Latest revision as of 23:34, 6 December 2020

Vector Laplacian

The Laplace operator is originally an operation where you input a scalar function and it returns a scalar function. However, there is an alternate version of the Laplace operator that can be performed on vector fields.

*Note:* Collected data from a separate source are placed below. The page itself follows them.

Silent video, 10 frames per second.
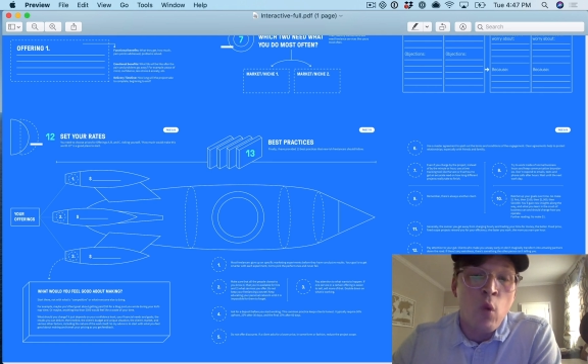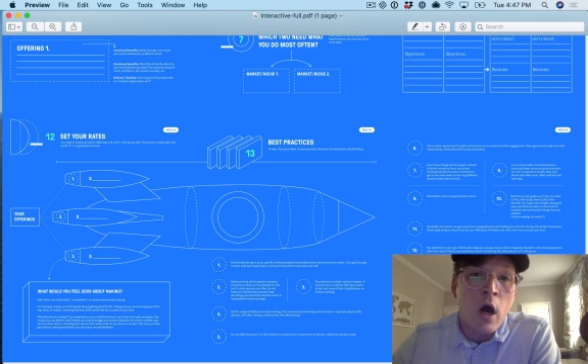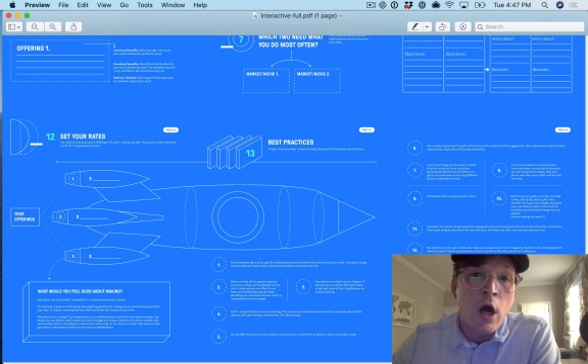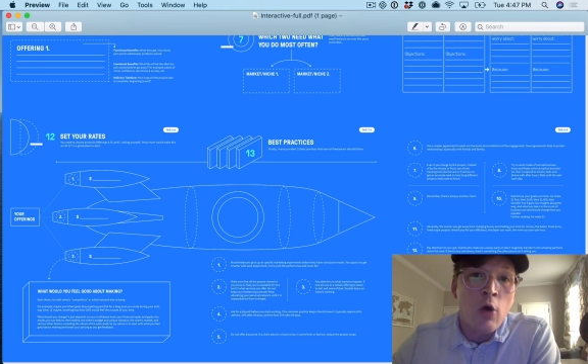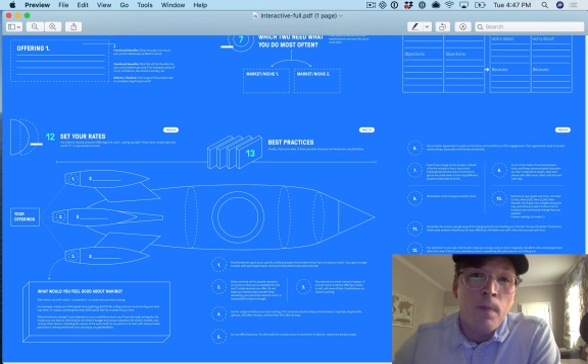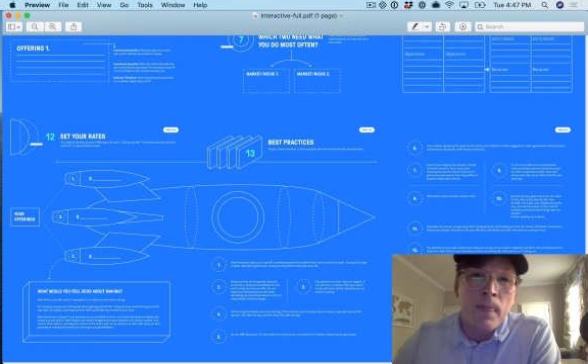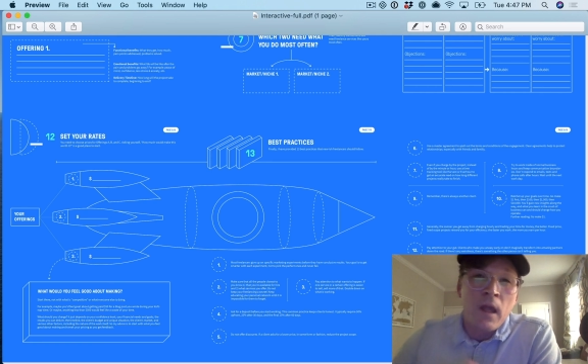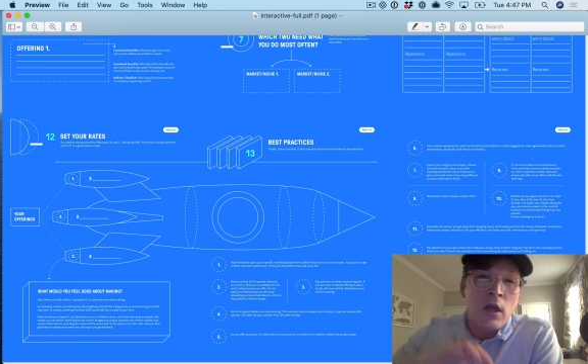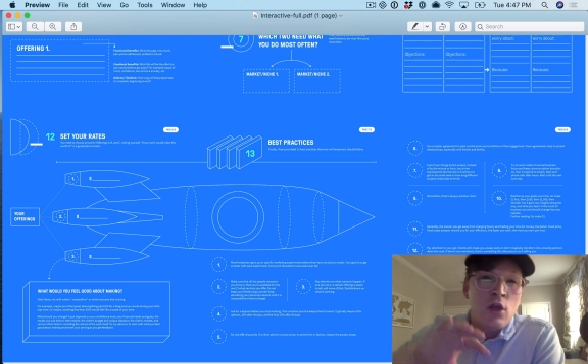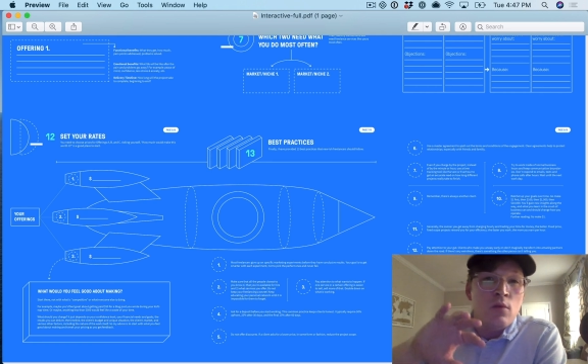while
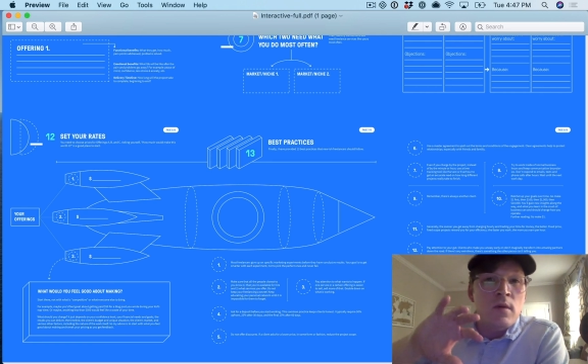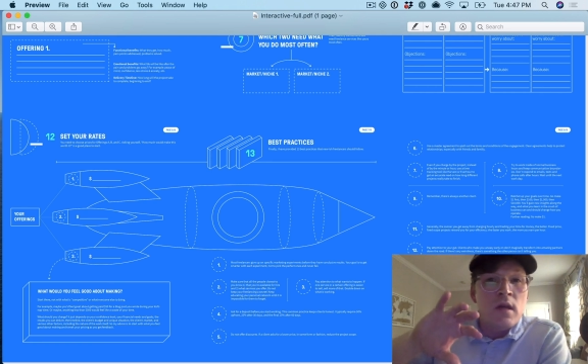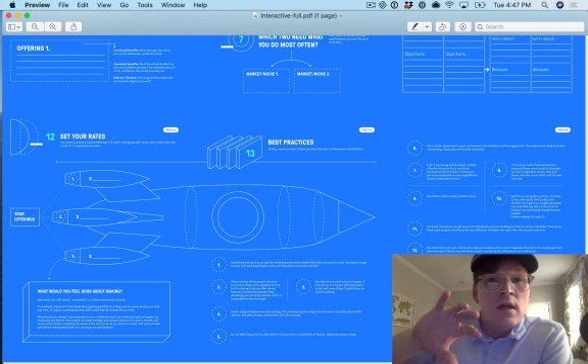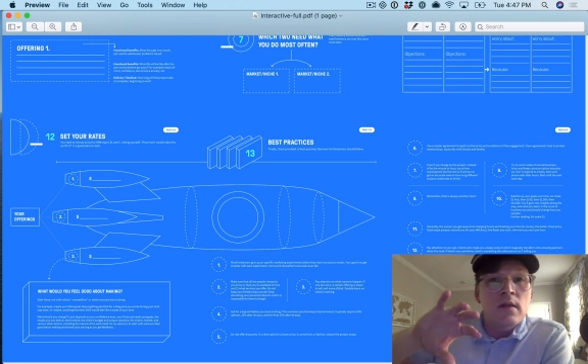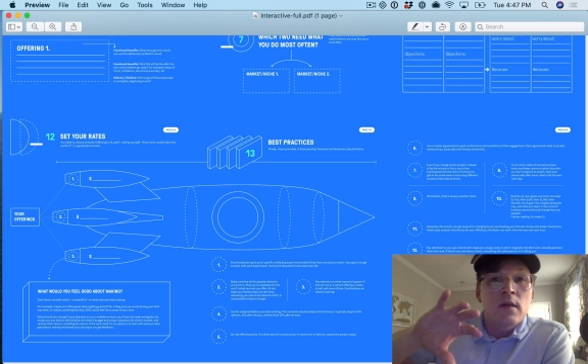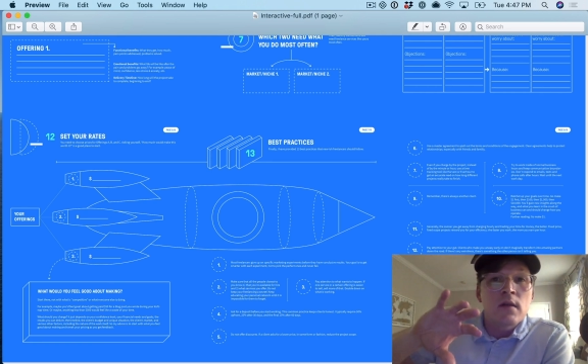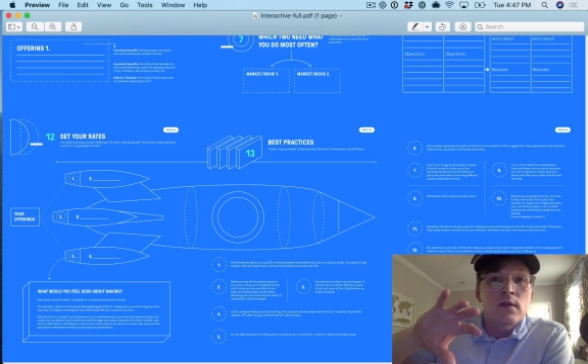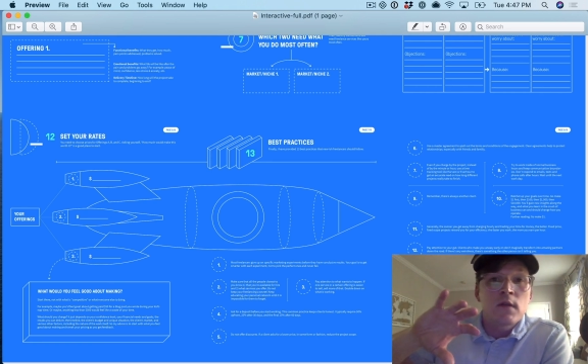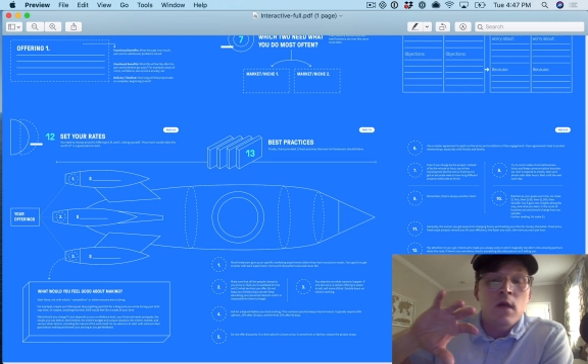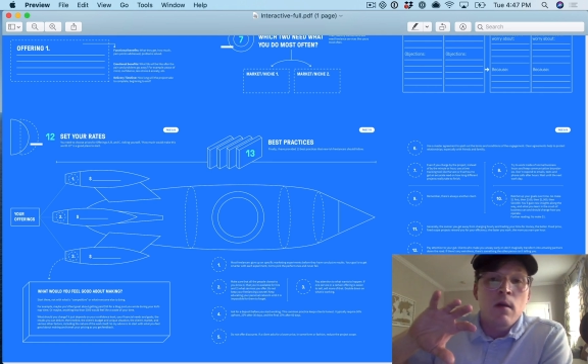and you need
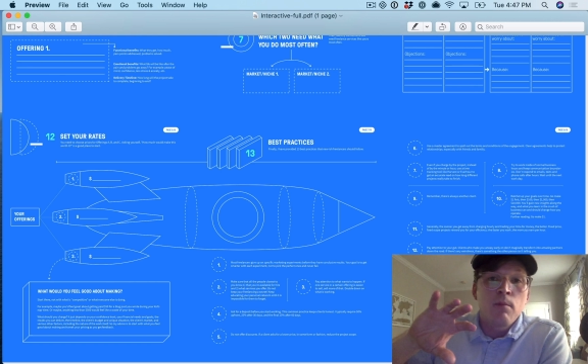this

The vector Laplacian is defined as:

$ \Delta F = \nabla^2 F = \nabla (\nabla \cdot F) - \nabla \times (\nabla \times F) \\ $

where F is a vector field. In Cartesian coordinates, the vector Laplacian simplifies to the following:

$ F = \left[\begin{array}{1} M \\ N \\ P \end{array}\right] \\ \Delta F = \nabla \left(\left[\begin{array}{1} \frac{\partial}{\partial x} \\ \frac{\partial}{\partial y} \\ \frac{\partial}{\partial z} \end{array}\right] \cdot \left[\begin{array}{1} M \\ N \\ P \end{array}\right] \right) -\nabla \times \left(\left[\begin{array}{1} \frac{\partial}{\partial x} \\ \frac{\partial}{\partial y} \\ \frac{\partial}{\partial z} \end{array}\right] \times \left[\begin{array}{1} M \\ N \\ P \end{array}\right] \right) \\ \Delta F = \nabla (M_x + N_y + P_z) - \left[\begin{array}{1} \frac{\partial}{\partial x} \\ \frac{\partial}{\partial y} \\ \frac{\partial}{\partial z} \end{array}\right] \times \left[\begin{array}{1} P_y - N_z \\ M_z - P_x \\ N_x - M_y \end{array}\right] \\ \Delta F = \left[\begin{array}{1} M_{xx} + N_{xy} + P_{xz} \\ M_{xy} + N_{yy} + P_{yz} \\ M_{xz} + N_{yz} + P_{zz} \end{array}\right] - \left[\begin{array}{1} N_{xy} + P_{xz} - M_{yy} - M_{zz} \\ M_{xy} + P_{yz} - N_{xx} - N_{zz} \\ M_{xz} + N_{yz} - P_{xx} - P_{yy} \end{array}\right] \\ \Delta F = \left[\begin{array}{1} M_{xx} + M_{yy} + M_{zz} \\ N_{xx} + N_{yy} + N_{zz} \\ P_{xx} + P_{yy} + P_{zz} \end{array}\right] \\ \Delta F = \left[\begin{array}{1} \Delta M \\ \Delta N \\ \Delta P \end{array}\right] \\ $

The formulas, let alone the derivations, for the vector Laplacian in other coordinate systems are a bit too complex for the level of this article. However, if you wanted to see the formulas, they can be found here.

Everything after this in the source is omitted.